Collected data entries:

^^^^^^^^

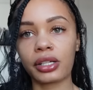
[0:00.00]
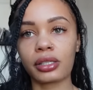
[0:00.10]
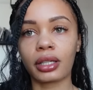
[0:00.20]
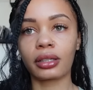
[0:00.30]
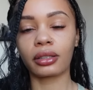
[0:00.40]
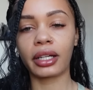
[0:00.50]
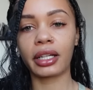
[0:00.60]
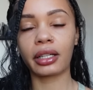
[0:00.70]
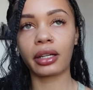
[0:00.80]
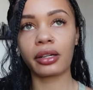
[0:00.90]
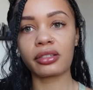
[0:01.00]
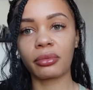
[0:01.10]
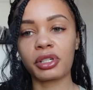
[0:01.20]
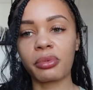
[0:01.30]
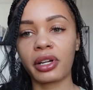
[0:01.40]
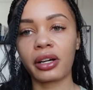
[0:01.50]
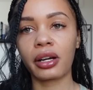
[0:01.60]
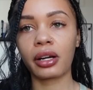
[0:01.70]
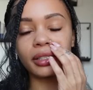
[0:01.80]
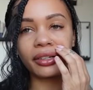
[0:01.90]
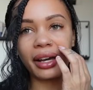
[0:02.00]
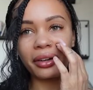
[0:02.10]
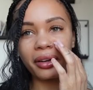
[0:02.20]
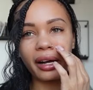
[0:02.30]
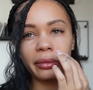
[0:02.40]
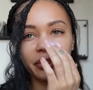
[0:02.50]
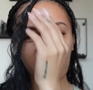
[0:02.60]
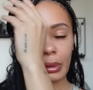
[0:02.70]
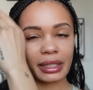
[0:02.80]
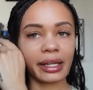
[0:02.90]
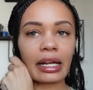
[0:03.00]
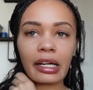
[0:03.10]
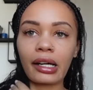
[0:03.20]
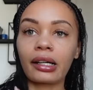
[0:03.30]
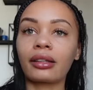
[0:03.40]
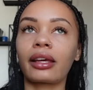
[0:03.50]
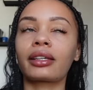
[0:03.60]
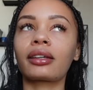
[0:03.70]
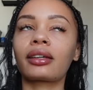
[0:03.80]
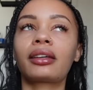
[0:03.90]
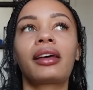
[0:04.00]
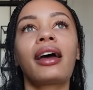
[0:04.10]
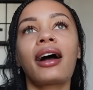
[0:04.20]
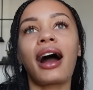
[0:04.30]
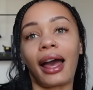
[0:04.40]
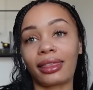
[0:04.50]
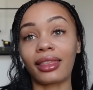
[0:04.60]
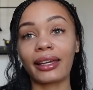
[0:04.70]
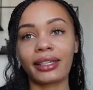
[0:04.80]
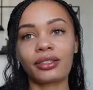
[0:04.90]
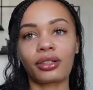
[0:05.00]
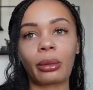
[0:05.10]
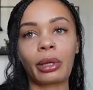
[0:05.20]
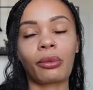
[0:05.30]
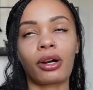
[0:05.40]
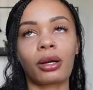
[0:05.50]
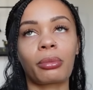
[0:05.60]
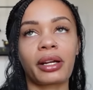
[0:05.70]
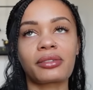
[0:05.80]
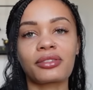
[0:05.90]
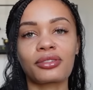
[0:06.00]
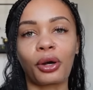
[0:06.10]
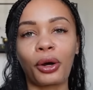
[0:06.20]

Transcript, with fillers: just like the lighting in here so much better. Also, I don't know how I'm feeling about the hair. Like, I like it, don't get me wrong, but it's so.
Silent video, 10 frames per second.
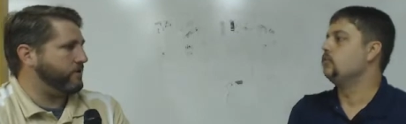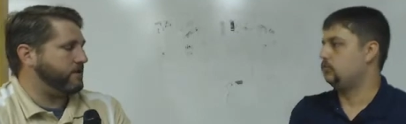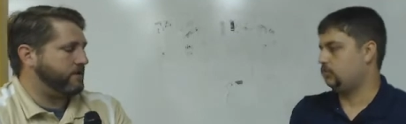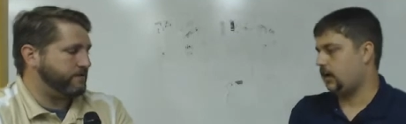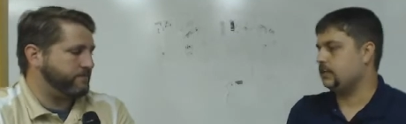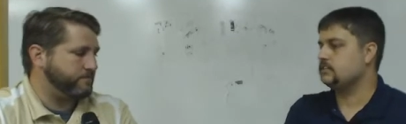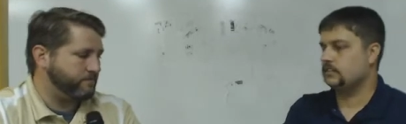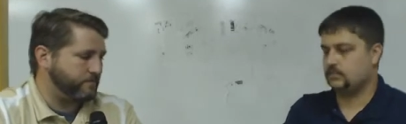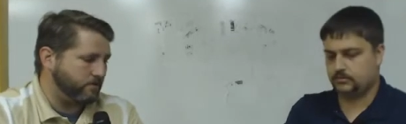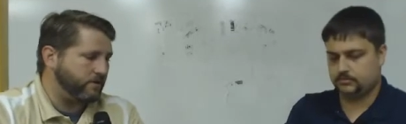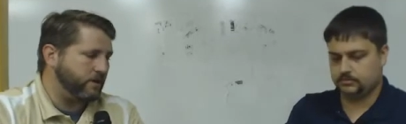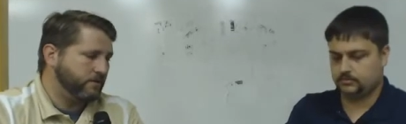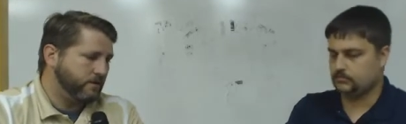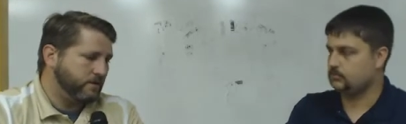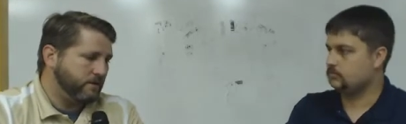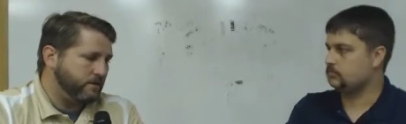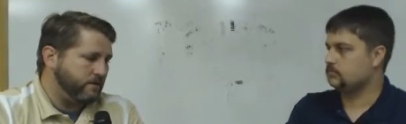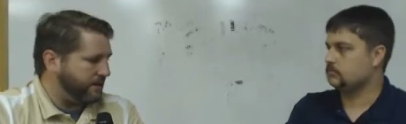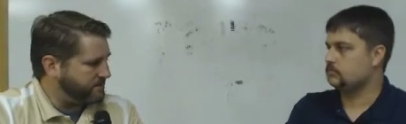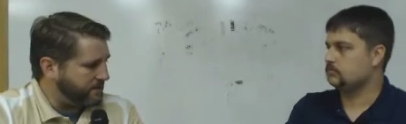Speaker 1: friendly. Right. Okay,
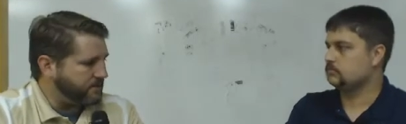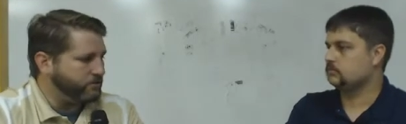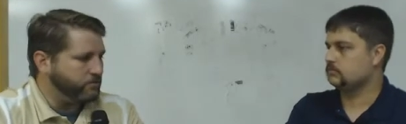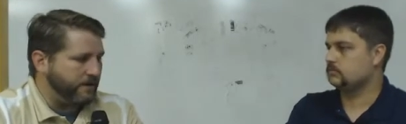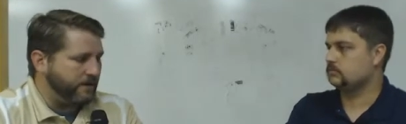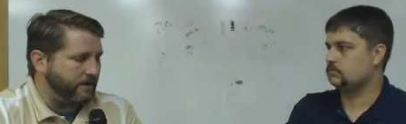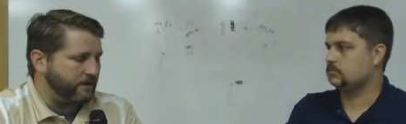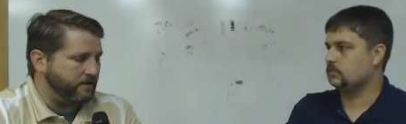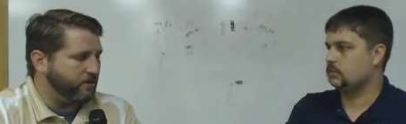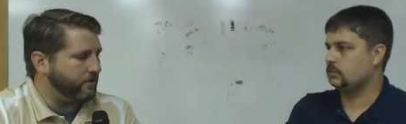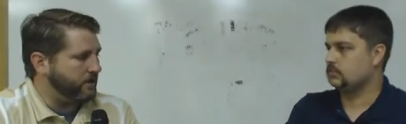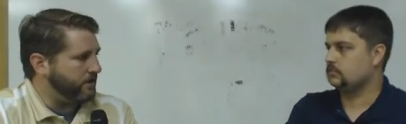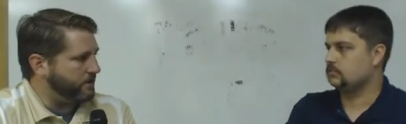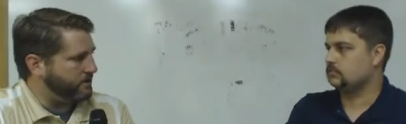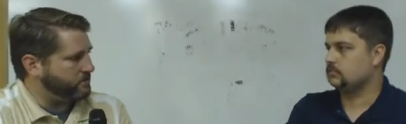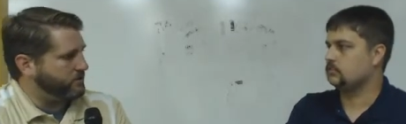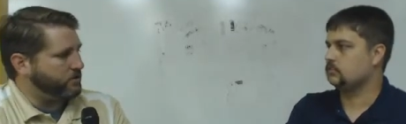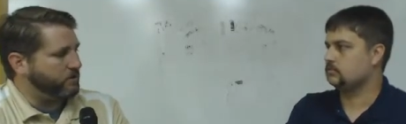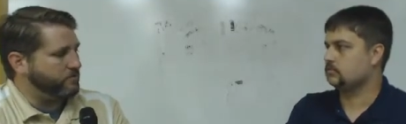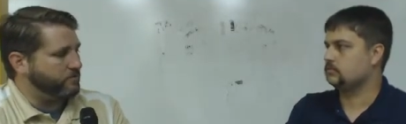that's not too bad. You know, and uh, as we
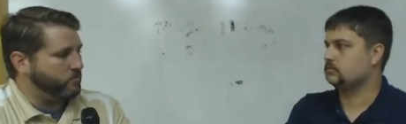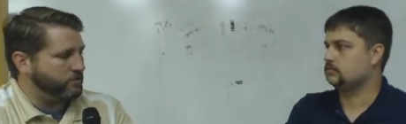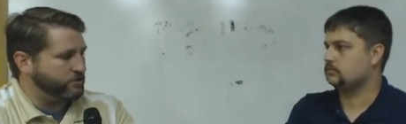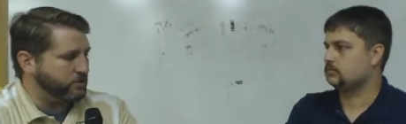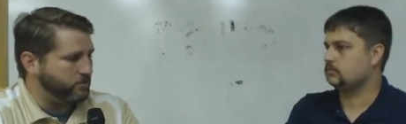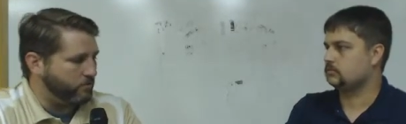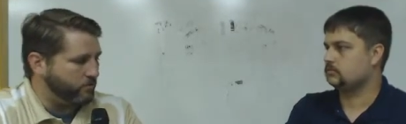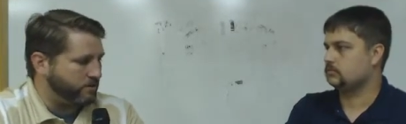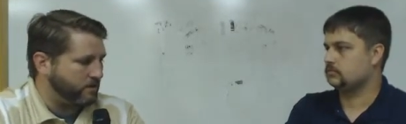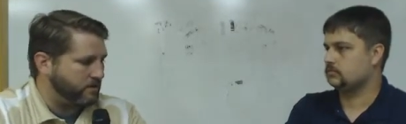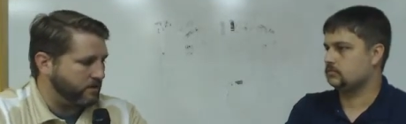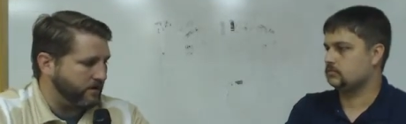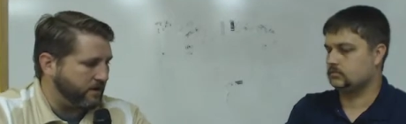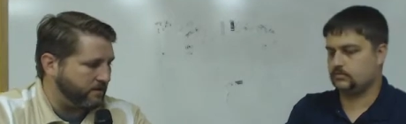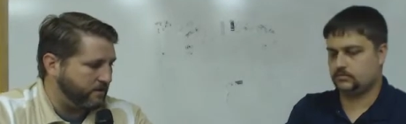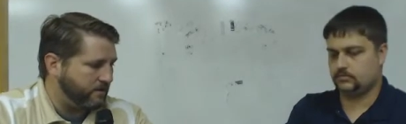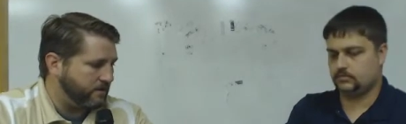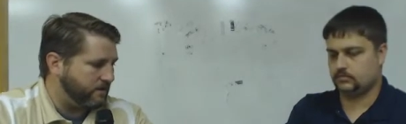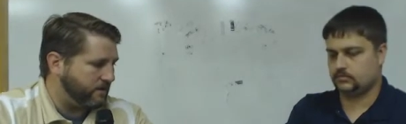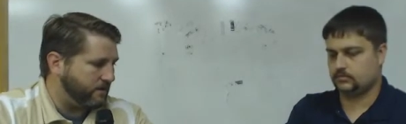talked before the show when we were talking about.
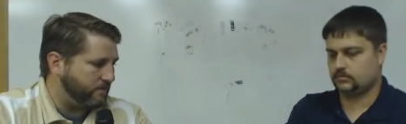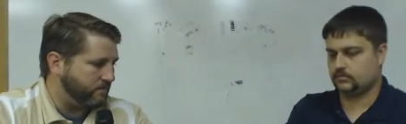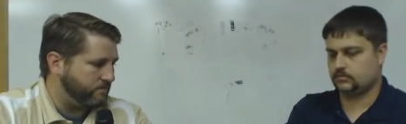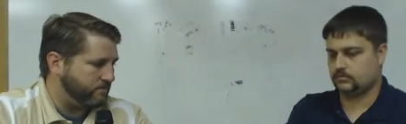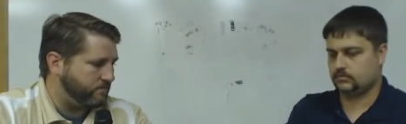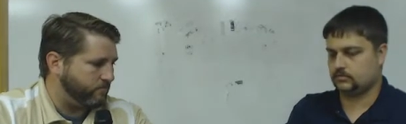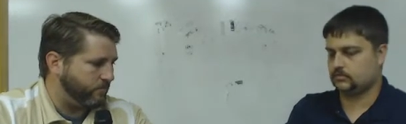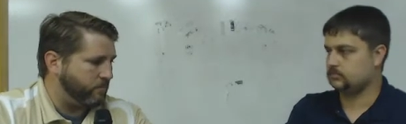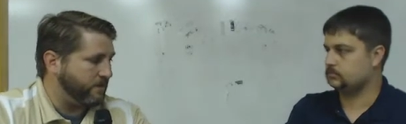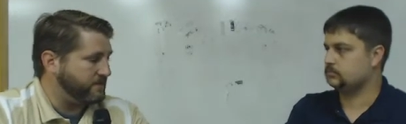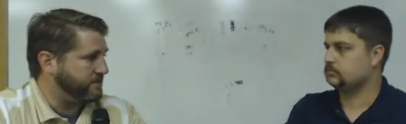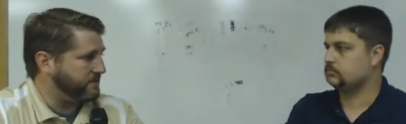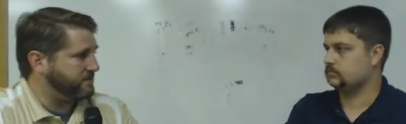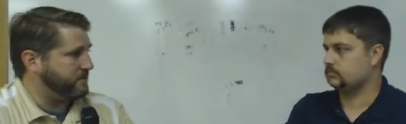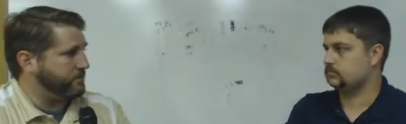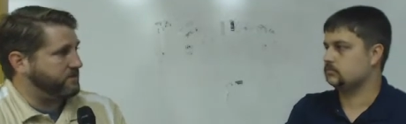Um, replacing some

^^^^^^^^

» What this task involves:
Reproduce all of the entries above word for word, but leave out their pictures.

» Output for this task:
[0:00.00]
[0:00.10]
[0:00.20]
[0:00.30]
[0:00.40]
[0:00.50]
[0:00.60]
[0:00.70]
[0:00.80]
[0:00.90]
[0:01.00]
[0:01.10]
[0:01.20]
[0:01.30]
[0:01.40]
[0:01.50]
[0:01.60]
[0:01.70]
[0:01.80]
[0:01.90]
[0:02.00]
[0:02.10]
[0:02.20]
[0:02.30]
[0:02.40]
[0:02.50]
[0:02.60]
[0:02.70]
[0:02.80]
[0:02.90]
[0:03.00]
[0:03.10]
[0:03.20]
[0:03.30]
[0:03.40]
[0:03.50]
[0:03.60]
[0:03.70]
[0:03.80]
[0:03.90]
[0:04.00]
[0:04.10]
[0:04.20]
[0:04.30]
[0:04.40]
[0:04.50]
[0:04.60]
[0:04.70]
[0:04.80]
[0:04.90]
[0:05.00]
[0:05.10]
[0:05.20]
[0:05.30]
[0:05.40]
[0:05.50]
[0:05.60]
[0:05.70]
[0:05.80]
[0:05.90]
[0:06.00]
[0:06.10]
[0:06.20]

Transcript, with fillers: just like the lighting in here so much better. Also, I don't know how I'm feeling about the hair. Like, I like it, don't get me wrong, but it's so.
Silent video, 10 frames per second.
Speaker 1: friendly. Right. Okay,
that's not too bad. You know, and uh, as we
talked before the show when we were talking about.
Um, replacing some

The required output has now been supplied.